Cela vaut encore plus pour la Belgique, estime-t-il. « Nous sommes tellement dépendants des exportations. Notre rôle international est crucial. Enabel ouvrira prochainement un bureau en Ukraine. "Bien sûr, maintenant que nous sommes président européen, la Belgique doit être aux premières loges de la future reconstruction, qui aura lieu tôt ou tard. La coopération au développement est également un instrument géopolitique crucial.

Propre mouvement politique

Cela amène la conversation sur cet autre conflit mondial. Enabel compte 19 employés palestiniens toujours bloqués à Gaza. Et ces derniers jours, le bâtiment dans lequel est hébergé Enabel a été rasé par un bombardement israélien. « Heureusement, il n'y avait personne. Mais bombarder un bâtiment d’une agence gouvernementale est évidemment totalement inacceptable.»

Enabel a l'obligation morale de soutenir les Palestiniens, dit Van Wetter. L’Agence fait activement écho aux messages critiques de Gennez à l’égard d’Israël sur les réseaux sociaux. « Les critiques des bombardements israéliens sont justifiées. Ma position n’est pas pro-palestinienne, mais pro-citoyenne. Nous verrons comment l’histoire jugera.

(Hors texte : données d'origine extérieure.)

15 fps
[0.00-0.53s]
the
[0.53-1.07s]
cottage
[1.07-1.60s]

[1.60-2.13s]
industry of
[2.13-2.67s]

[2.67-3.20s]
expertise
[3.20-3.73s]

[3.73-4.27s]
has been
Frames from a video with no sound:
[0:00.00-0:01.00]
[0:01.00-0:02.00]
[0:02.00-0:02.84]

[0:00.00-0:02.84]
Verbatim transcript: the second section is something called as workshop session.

Van Wetter regarde avec admiration ce que l'Afrique du Sud a accompli devant la Cour internationale de Justice. «Cela est révélateur de la façon dont le Sud s'organise en dehors de l'Europe. Le reste du monde voit comment nous construisons notre crédibilité  en appliquant deux poids, deux mesures. Nous promouvons les droits de l'homme partout, mais détournons le regard lorsque cela ne nous convient pas.

En matière de politique, Van Wetter a le vent en poupe. "Je n'aime pas notre paysage politique avec ses contradictions communautaires", dit-il. Il songe parfois à lancer son propre mouvement politique, au-delà des frontières linguistiques. "C'est un cliché, mais la Belgique est si petite que c'est nous qui avons le plus à gagner de la coopération."

Mais pour le même argent, il retourne ensuite dans le secteur privé. Ses amis étudiants travaillent pour des PME, des banques ou des multinationales. Van Wetter ne porte pas de « pull qui gratte », l'équivalent français des chaussettes en laine de chèvre, assure-t-il. «Les personnes actives dans la coopération au développement sont souvent considérées avec condescendance comme de purs idéalistes. Dans le monde anglo-saxon, l’écart entre le privé et le non lucratif est bien plus réduit. Même si ici aussi, cela change progressivement. De plus en plus d’entreprises sont conscientes de leur rôle dans la lutte contre le changement climatique ou l’injustice sociale. Cela me donne de l'espoir.